The Internal Revenue Service (IRS) has drafted the regulations it intends to use to keep self-insured employers from offering workers “very skinny” major medical plans.
In a proposed revision of an existing regulation, Minimum Value of Eligible Employer-Sponsored Health Plans (RIN 1545-BM85), the IRS declares that an employer-sponsored plan provides “minimum value” only if the plan pays at least 60 percent of the total allowed costs of the benefits provided, and only if the plan “provides substantial coverage of in-patient hospital services and physician services.”
“Comments are requested on rules for determining whether a plan provides ‘substantial coverage’ of in-patient hospital and physician services,” officials say in a preamble to the proposed regulation revision.
The draft is set to appear in the Federal Register Tuesday.
In January, the U.S. Department of Health and Human Services (HHS) released final regulations forbidding employers from adding skinny major plans after November 2014. HHS also refused to let employee access to existing skinny plans keep those employees from qualifying to get Patient Protection and Affordable Care Act (PPACA) exchange plan premium tax credits.

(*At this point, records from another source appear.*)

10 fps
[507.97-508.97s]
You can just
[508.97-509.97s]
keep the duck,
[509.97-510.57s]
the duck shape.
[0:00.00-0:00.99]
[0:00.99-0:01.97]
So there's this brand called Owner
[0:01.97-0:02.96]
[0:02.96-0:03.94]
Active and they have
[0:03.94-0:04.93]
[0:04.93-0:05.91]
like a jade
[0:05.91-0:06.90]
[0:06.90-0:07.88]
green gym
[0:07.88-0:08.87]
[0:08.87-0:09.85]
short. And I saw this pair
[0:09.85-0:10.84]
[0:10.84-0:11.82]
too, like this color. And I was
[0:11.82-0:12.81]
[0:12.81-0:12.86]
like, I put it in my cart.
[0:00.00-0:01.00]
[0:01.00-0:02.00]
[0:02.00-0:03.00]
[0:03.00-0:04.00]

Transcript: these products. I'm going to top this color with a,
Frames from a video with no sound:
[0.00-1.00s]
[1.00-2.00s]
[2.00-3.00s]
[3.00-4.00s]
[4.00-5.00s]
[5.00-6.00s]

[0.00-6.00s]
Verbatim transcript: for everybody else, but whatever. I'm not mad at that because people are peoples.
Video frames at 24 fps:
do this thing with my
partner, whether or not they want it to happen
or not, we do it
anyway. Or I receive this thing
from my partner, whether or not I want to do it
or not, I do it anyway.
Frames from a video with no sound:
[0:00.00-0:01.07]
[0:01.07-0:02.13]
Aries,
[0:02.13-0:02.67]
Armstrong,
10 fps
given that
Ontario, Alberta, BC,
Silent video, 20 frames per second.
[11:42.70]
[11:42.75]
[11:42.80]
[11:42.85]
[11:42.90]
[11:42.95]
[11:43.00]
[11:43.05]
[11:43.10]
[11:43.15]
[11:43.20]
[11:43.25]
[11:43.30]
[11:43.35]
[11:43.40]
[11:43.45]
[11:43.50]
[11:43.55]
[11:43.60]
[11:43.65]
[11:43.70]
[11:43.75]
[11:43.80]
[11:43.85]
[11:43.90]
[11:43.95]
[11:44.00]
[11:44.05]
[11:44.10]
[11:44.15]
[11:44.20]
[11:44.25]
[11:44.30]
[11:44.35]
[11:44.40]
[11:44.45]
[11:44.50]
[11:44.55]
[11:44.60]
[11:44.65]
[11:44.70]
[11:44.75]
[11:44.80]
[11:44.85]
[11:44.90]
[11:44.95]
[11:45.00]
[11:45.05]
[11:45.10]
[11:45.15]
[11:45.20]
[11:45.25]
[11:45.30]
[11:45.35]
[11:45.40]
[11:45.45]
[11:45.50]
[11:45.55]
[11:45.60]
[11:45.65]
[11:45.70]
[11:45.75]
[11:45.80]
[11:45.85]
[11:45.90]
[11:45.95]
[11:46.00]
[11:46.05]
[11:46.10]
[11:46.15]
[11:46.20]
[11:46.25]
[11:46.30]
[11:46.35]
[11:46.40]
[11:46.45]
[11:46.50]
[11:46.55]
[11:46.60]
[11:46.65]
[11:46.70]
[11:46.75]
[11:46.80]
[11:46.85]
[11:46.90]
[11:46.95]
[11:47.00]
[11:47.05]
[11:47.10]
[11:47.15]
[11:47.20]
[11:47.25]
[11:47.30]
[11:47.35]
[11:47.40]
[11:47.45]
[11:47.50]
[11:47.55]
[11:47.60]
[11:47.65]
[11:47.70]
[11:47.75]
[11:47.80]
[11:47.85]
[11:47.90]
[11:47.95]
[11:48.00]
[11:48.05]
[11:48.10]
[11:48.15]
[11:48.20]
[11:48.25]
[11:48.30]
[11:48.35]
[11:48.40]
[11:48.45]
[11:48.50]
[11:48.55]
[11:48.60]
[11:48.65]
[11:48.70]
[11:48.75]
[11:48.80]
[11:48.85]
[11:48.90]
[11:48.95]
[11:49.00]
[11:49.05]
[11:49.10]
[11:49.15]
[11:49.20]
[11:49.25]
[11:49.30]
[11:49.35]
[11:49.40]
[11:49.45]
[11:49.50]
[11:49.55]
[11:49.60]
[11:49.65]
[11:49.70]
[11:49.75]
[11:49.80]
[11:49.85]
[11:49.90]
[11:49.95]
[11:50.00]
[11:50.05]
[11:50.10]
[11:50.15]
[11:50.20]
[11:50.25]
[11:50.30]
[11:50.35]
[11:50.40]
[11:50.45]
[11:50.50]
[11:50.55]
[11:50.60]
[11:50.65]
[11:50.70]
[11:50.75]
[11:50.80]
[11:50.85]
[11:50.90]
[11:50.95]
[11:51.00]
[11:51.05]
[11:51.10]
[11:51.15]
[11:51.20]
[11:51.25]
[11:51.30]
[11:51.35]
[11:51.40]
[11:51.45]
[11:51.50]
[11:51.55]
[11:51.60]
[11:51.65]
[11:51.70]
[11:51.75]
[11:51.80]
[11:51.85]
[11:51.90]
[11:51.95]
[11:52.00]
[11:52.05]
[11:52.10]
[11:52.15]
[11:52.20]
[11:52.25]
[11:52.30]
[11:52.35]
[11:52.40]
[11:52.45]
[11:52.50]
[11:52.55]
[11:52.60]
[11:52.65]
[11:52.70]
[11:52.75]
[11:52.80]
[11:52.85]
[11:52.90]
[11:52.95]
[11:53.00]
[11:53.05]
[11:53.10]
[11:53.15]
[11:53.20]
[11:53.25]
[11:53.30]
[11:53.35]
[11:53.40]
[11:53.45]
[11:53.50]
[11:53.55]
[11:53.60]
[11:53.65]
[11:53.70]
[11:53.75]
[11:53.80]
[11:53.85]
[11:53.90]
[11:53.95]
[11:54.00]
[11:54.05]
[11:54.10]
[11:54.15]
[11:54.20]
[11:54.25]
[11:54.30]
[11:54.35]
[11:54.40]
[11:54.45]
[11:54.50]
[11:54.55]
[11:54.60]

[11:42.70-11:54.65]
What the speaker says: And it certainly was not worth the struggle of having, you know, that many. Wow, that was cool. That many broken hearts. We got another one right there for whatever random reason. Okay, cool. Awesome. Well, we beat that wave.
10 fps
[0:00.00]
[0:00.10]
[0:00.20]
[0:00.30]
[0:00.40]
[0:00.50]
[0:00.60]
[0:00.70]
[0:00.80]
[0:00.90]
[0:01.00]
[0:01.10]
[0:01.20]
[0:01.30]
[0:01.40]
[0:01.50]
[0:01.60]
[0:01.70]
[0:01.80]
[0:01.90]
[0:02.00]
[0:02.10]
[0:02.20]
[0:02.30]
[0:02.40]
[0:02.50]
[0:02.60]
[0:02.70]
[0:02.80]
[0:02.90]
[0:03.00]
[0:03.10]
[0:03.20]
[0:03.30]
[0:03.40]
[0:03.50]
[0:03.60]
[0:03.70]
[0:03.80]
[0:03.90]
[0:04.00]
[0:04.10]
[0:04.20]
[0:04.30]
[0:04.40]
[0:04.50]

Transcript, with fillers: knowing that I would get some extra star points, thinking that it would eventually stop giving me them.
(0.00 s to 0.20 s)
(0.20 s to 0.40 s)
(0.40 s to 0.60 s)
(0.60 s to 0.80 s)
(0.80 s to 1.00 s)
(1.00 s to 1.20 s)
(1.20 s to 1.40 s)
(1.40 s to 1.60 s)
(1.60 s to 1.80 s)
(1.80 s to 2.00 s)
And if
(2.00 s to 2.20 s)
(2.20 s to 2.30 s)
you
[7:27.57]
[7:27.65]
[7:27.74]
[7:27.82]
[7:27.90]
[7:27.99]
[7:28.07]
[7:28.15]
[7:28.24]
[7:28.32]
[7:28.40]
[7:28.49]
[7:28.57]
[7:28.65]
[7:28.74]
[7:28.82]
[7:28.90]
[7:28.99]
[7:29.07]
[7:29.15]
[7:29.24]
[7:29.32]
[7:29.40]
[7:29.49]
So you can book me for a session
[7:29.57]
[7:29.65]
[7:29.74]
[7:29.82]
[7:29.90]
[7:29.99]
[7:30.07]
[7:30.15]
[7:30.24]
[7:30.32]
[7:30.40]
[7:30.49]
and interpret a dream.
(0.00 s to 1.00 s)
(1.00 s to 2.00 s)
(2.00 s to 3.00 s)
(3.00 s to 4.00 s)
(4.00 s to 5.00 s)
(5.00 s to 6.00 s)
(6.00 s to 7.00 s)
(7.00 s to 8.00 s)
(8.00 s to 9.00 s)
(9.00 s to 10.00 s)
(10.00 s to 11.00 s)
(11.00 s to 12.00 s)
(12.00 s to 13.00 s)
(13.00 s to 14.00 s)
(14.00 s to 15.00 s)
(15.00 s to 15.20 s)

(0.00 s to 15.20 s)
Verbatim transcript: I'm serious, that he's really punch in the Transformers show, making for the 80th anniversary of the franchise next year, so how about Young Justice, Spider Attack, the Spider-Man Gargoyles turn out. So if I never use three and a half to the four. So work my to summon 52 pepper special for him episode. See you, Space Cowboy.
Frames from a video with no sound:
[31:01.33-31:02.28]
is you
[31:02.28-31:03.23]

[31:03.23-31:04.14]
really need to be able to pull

The IRS says it developed the new minimum value regulation revision to put the HHS regulation into effect.
PPACA now requires many individuals with incomes over a certain level to have “minimum essential coverage” (MEC) or face the possibility of having to pay an “individual shared responsibility” penalty. Workers can avoid having to pay the penalty by saying they have employer-sponsored group health coverage with a minimum value.
PPACA also requires employers to offer full-time, permanent workers affordable coverage with a minimum value to avoid having to pay “employer shared responsibility” penalties.
An employer may have to pay a $2,000-per-full-time-equivalent penalty if it fails to provide any coverage, and at least one full-time employee gets a PPACA exchange plan premium tax credit.